Worst-Case Scenario involves a prolonged freight recession coupled with a failure of margins to recover, triggering a double-whammy of earnings misses and multiple contraction. In this adverse scenario, the stock could re-test its 52-week low of $119.32, representing a downside of approximately -34% from the current price of $181.56. A more realistic bear-case target might align with a forward P/E de-rating to 20x on lower-than-expected EPS, suggesting a price in the $150-$160 range (-12% to -17% downside). The chain of events would be: Q2/Q3 2026 earnings failing to show sequential margin improvement, leading to analyst downgrades and a loss of momentum investor interest, ultimately revealing the stock's cyclical nature beneath its quality veneer.

FAQ

The key risks are, in order of severity: 1) Valuation Compression: The historically high trailing P/E of 44.1x could contract sharply if earnings recovery is delayed. 2) Operational: Continued gross margin pressure below 13.24% would invalidate the bull case and crush earnings. 3) Cyclical: The company's revenue concentration in domestic truck brokerage (98% of sales) makes it highly vulnerable to an extended freight recession, as seen in the -3.19% YoY revenue decline. 4) Sentiment: Limited analyst coverage (4 analysts) and high short interest (short ratio 3.78) can exacerbate volatility on negative news.

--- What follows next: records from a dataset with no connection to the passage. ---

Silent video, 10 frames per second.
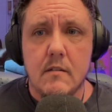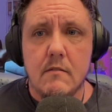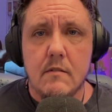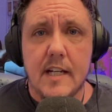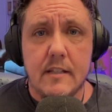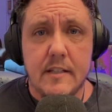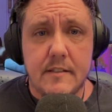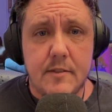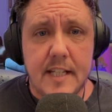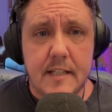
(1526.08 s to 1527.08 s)
I like to
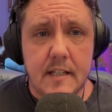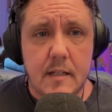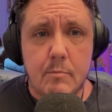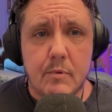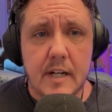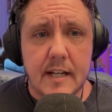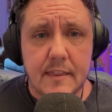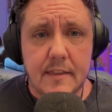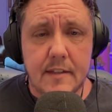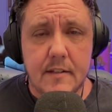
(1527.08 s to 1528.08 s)
take a
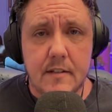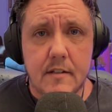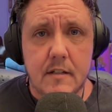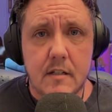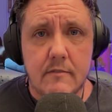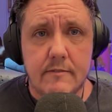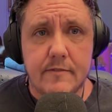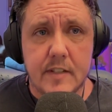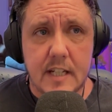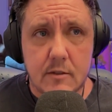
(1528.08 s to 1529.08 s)
breath
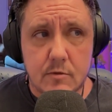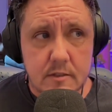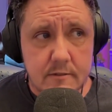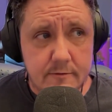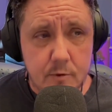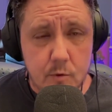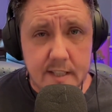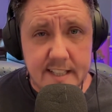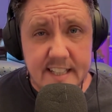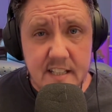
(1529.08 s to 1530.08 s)
of count of 4
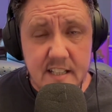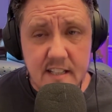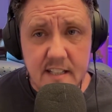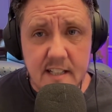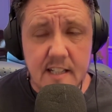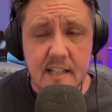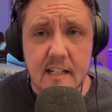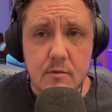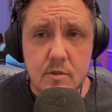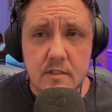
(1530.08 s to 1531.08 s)
in and a
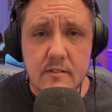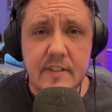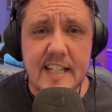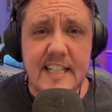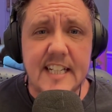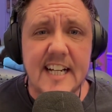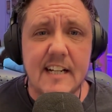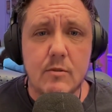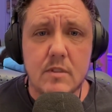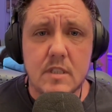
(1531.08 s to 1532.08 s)
count of 8
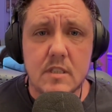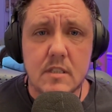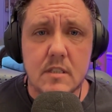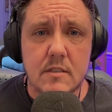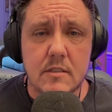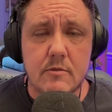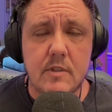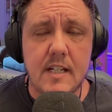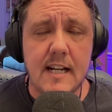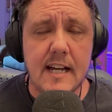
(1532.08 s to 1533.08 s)
out to
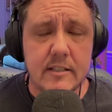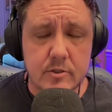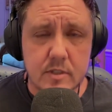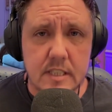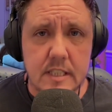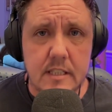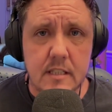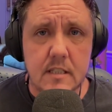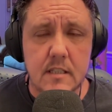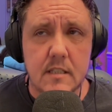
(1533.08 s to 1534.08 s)
naturally
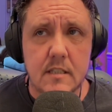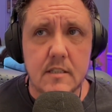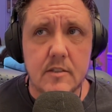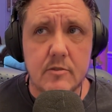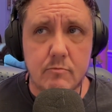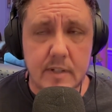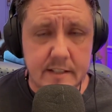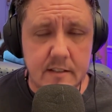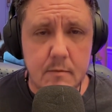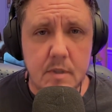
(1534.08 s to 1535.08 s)

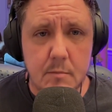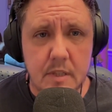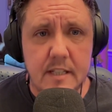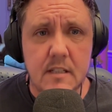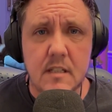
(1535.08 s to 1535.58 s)
regulate my brain.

The 12-month forecast presents three scenarios. The Base Case (50% probability) sees a gradual recovery, with the stock trading between $170 and $195 as it grinds toward its 52-week high. The Bull Case (30% probability) involves a faster margin rebound, pushing the stock to new highs between $195 and $215. The Bear Case (20% probability) envisions a deeper downturn, driving the stock down to the $140-$160 range. The Base Case is most likely, anchored on the assumption that analyst forward EPS estimates of $7.80 are met. The key variable determining the path is the gross margin trend in the next two quarterly reports.

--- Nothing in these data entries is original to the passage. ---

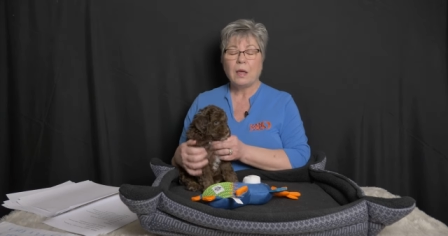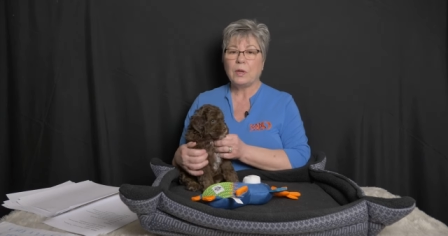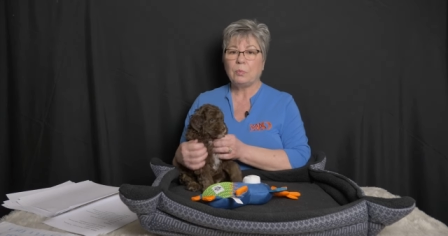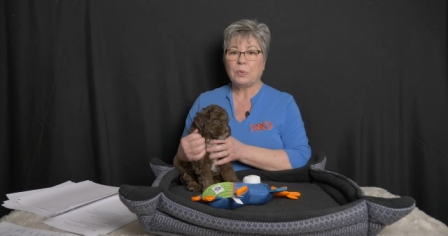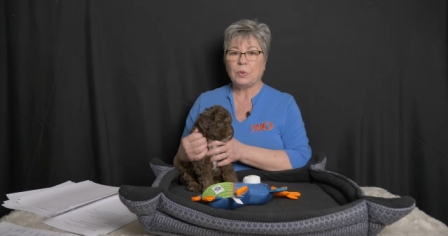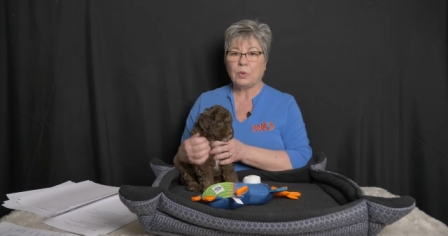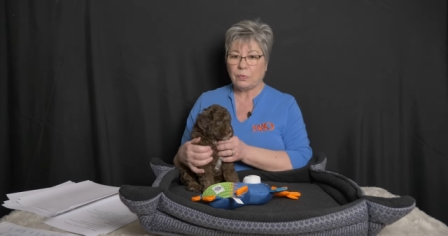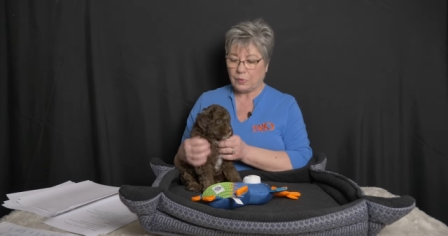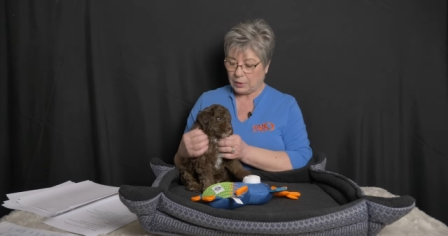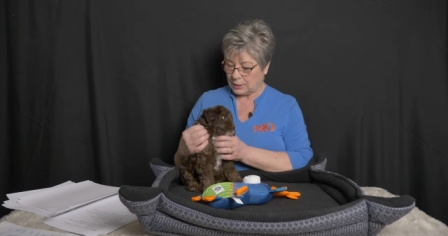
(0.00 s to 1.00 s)
They're
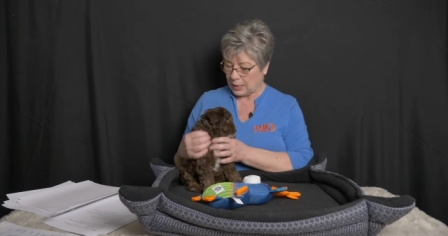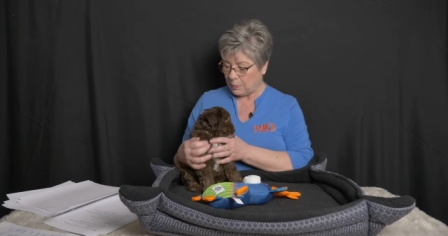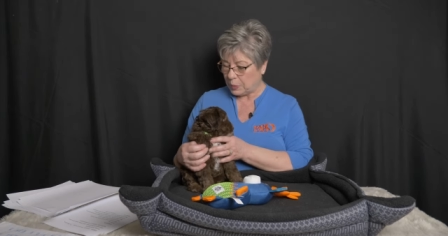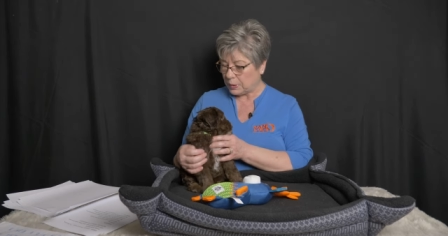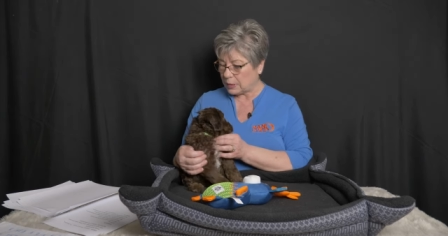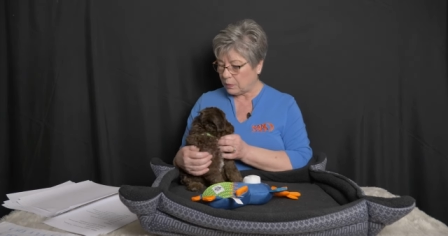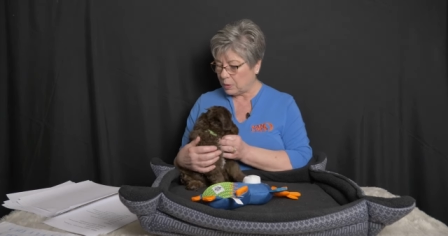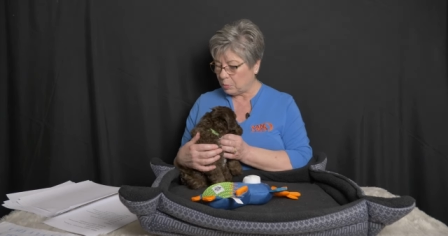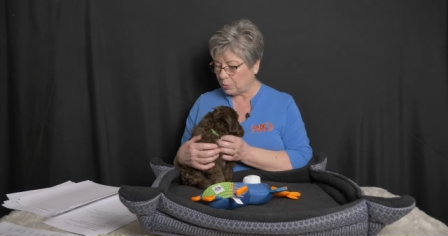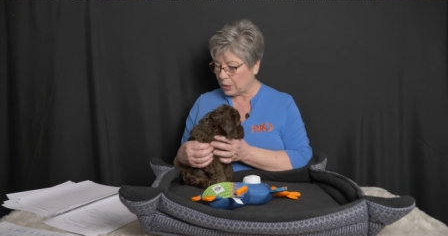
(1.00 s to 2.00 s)
beautiful examples of
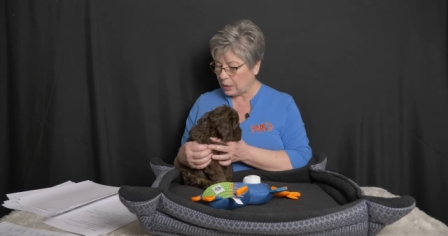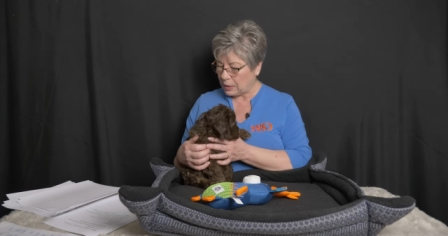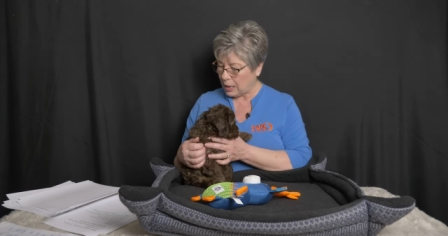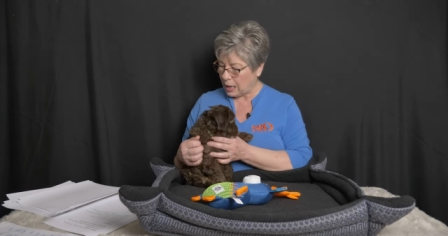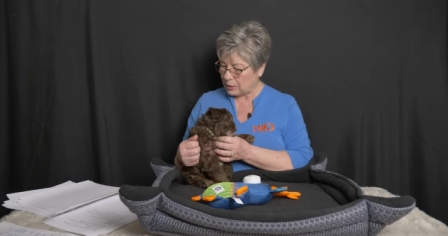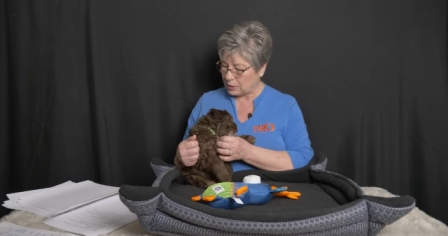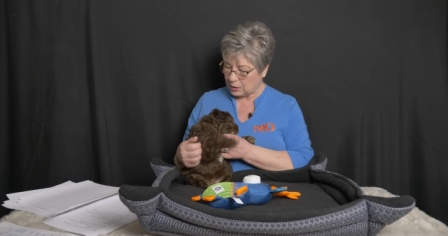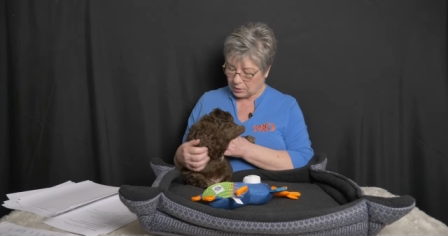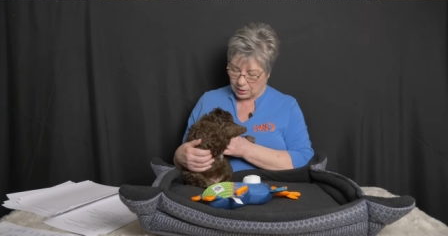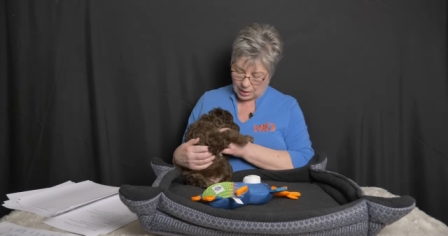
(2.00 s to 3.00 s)
the breed
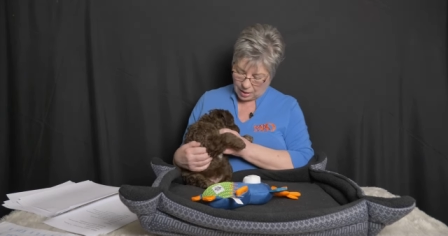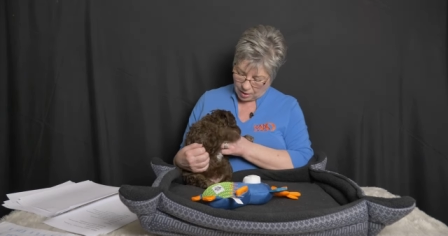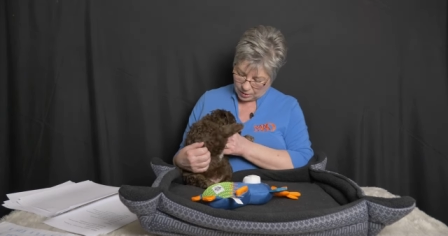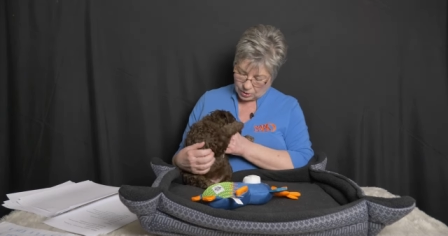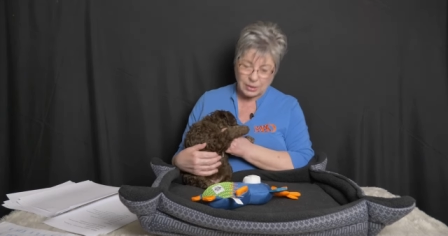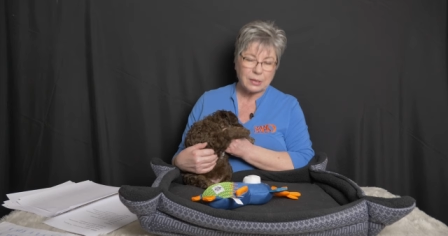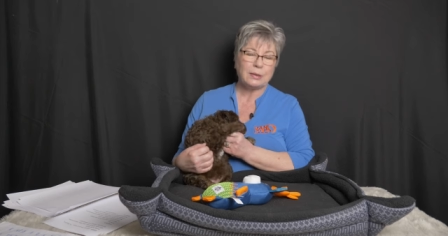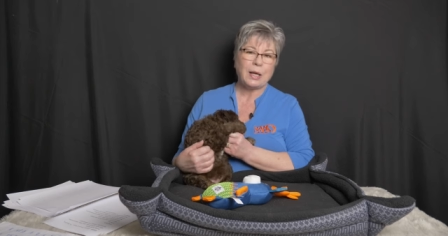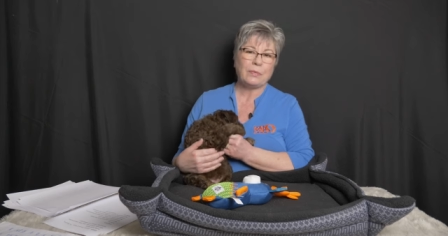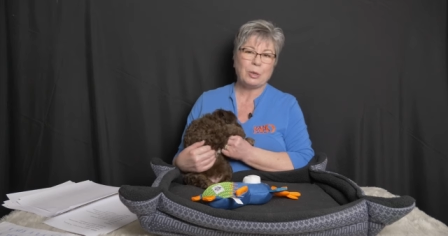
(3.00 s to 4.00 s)
and the they are just
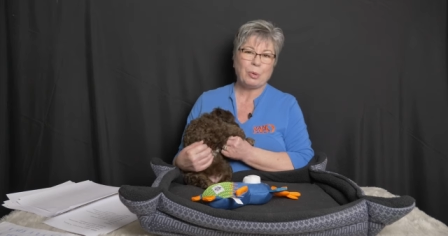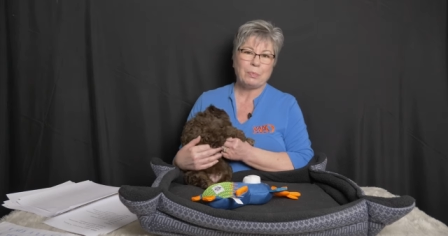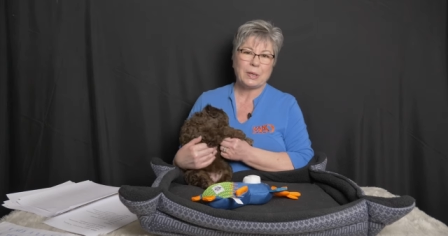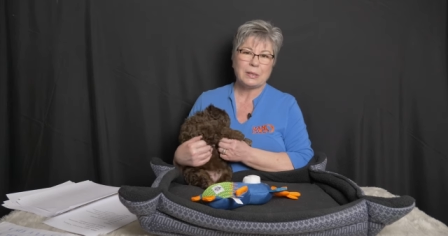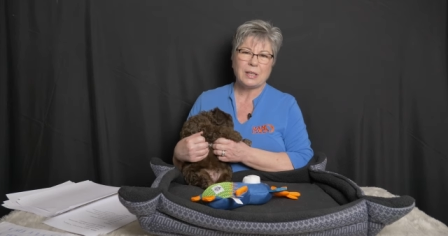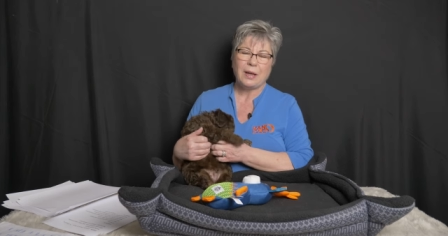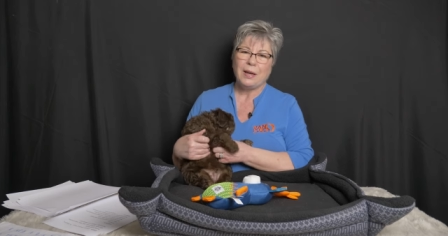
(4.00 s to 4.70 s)
lovely puppies.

LSTR is fairly valued to slightly overvalued based on current fundamentals. The trailing P/E of 44.1x is historically elevated and difficult to justify given the recent earnings decline (Q4 EPS of $0.70). However, the forward P/E of 25.9x is more reasonable and implies the market is paying for a substantial earnings recovery. Compared to sector peers, its valuation is a premium justified by its asset-light model and high ROE of 14.45%. The valuation implies the market expects a near-perfect execution of an earnings rebound to ~$7.80 EPS, leaving little room for disappointment.

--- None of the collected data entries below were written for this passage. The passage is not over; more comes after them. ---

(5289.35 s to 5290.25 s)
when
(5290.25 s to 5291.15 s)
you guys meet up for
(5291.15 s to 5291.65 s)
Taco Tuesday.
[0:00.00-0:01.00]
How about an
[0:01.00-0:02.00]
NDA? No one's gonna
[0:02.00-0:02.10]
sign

LSTR is a Hold, not a compelling buy at the current price of $181.56. For a new investor, the risk/reward is balanced. The potential upside to the base case target ($170-$195) offers limited appreciation after a 37% one-year rally, while the downside to the bear case ($140-$160) represents a meaningful -12% to -23% risk. It could be a good buy for a patient, cyclical investor on a significant pullback toward the $160 support level, which would improve the margin of safety. The stock is best suited for those who believe the freight recovery will be swift and can validate the forward P/E of 25.9x.

LSTR is primarily suitable for a medium-to-long-term investment horizon of 2-3 years, not short-term trading. Its low beta of 0.795 suggests it is less suited for short-term volatility plays. The investment thesis is based on navigating the full freight cycle and capturing the earnings rebound, which requires patience. However, given its cyclical nature, it is not a classic 'buy-and-hold-forever' stock. A minimum holding period through the next few earnings cycles is recommended to assess whether the operational recovery is materializing. The dividend yield of 2.46% provides some income while waiting, but the primary return driver is expected to be capital appreciation from cyclical recovery.